Even my wife joined in. “You know, they can give you a ticket for going too slow.”
I looked at my speedometer. I was already going ten miles over the speed limit. I could just see a police officer pulling me over. “Hey, Buddy. I’m going to have to give you a ticket for impeding traffic. You were only going 75 in the 65 mile-per-hour zone.”
I thought that would look good in a court of law. However, I did try to speed up and at least keep up with traffic a little better because I was getting a lot of dirty looks from the other motorists.
We were taking my college-age daughter to a university hours from where we lived, and we had to drive through a big city to get there. The problem, I realized, is that I am a country boy through and through. I am not used to big city traffic. I don’t care for someone pulling in front of me when he can barely squeeze his car in between my front bumper and the rear bumper of the car in front of me. I don’t care for a car so close behind me that if I hit my brakes, its passengers will be sitting next to me in the front seat of my car changing my radio station.
I’m used to the wide-open space. Our house is tucked into a small country lane, and we seldom see a car go by. When we do, everyone runs to the window to see who it is. Most of the time it’s someone who is lost, whose GPS can’t even figure out where they are.
I have had some of my big city relatives tease me for the lifestyle I have chosen for myself and my family. I have wondered at times if I should have raised my family in a big city. I have had job offers from some large companies, but I always turned them down because I like the slower pace of my life, and I enjoy teaching students at the small, rural university where I work. But I have often wondered if my children have missed out on some of the wonders of city life, like Walmarts the size of New Jersey, traffic jams that are made by cars and not herds of sheep, and shopping malls the size of the town where I grew up.

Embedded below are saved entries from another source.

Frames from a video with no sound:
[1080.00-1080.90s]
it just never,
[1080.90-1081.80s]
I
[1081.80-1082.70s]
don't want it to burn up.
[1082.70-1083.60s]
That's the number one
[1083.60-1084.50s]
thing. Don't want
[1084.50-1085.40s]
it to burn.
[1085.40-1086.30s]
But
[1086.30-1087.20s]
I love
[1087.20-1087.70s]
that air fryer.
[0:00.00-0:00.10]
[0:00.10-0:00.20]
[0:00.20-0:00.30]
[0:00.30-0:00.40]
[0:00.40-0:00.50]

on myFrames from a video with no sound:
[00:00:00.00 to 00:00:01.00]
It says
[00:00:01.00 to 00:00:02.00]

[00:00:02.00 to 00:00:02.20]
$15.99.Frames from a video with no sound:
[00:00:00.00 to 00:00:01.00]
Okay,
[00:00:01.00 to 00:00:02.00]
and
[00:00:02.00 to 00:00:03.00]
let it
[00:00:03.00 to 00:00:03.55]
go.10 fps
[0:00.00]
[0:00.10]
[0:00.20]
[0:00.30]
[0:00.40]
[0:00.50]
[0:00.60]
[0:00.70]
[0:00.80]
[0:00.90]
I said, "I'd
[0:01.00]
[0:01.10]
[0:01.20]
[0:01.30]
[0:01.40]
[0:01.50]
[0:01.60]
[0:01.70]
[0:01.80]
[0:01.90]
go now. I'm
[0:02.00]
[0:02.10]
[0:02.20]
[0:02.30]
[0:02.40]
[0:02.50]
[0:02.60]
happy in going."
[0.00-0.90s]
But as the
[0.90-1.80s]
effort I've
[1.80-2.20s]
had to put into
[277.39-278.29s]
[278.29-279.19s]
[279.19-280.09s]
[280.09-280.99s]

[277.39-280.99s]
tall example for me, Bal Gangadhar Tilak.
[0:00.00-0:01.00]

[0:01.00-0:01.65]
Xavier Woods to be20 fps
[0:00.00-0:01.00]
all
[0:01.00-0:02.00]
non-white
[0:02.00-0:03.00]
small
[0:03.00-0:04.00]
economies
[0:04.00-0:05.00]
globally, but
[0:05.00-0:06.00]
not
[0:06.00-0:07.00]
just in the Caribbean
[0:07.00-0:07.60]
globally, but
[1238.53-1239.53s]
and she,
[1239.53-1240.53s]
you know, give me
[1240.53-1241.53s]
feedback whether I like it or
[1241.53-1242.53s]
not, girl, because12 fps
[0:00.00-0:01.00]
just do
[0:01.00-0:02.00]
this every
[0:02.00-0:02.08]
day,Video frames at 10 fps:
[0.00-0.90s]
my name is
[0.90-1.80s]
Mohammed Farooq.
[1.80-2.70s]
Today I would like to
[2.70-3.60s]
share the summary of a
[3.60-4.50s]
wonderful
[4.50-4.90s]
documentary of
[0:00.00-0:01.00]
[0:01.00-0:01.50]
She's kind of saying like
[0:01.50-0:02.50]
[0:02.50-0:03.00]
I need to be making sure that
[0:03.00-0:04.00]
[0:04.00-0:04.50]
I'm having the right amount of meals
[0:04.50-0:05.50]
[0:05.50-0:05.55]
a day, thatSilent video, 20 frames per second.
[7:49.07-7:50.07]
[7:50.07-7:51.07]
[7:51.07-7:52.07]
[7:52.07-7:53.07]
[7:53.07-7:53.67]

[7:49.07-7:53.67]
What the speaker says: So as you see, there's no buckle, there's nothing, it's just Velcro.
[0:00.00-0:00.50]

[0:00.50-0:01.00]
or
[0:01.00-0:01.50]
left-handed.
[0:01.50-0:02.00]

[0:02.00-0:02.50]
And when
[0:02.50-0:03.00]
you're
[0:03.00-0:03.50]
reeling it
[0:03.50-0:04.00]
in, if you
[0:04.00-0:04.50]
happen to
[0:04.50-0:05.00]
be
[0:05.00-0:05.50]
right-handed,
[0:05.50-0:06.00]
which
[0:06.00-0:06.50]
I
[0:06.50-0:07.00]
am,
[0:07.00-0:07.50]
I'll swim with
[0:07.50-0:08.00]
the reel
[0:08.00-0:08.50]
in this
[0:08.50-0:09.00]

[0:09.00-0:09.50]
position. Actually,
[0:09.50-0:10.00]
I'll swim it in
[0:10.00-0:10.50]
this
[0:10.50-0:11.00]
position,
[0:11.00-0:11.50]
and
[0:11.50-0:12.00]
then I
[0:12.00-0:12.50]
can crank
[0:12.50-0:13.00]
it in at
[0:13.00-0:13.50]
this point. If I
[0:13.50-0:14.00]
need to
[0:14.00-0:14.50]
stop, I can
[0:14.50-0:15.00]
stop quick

Though I describe the city from my point of view, there truly are some wonderful things that are not found outside of a big city. In the city many things are bigger, and there are more of them. There are more museums, more theaters, and more of many other cultural events.
As we came up over the ridge and started to drop down into the valley on the other side, the acidic smell of car exhaust hit us so hard it made our eyes water.
“What is that horrible smell?” my four-year-old asked. “It smells like someone ran over thousands of skunks.”
I laughed at her farm-girl description and then tried to explain to her what it was. “Well,” she replied, “I’m glad I don’t live here. I’ll be glad to get home.”
I thought about the day before we left. We went out to our garden as a family and picked raspberries, sweet corn, and peas, and then we dug new fresh potatoes. It was all for a special dinner for my daughter before she left. The birds sang around us, and the frogs added a strong bass. The smell on the breeze was that of the wheat harvest in full swing.
As my thoughts returned to the present, I smiled at my four-year-old. “I’ll be glad to get home, too.”
But I realized that I occasionally like to visit a city, and I am glad that there are lots of different people in the world, each with their own idea of what makes life good.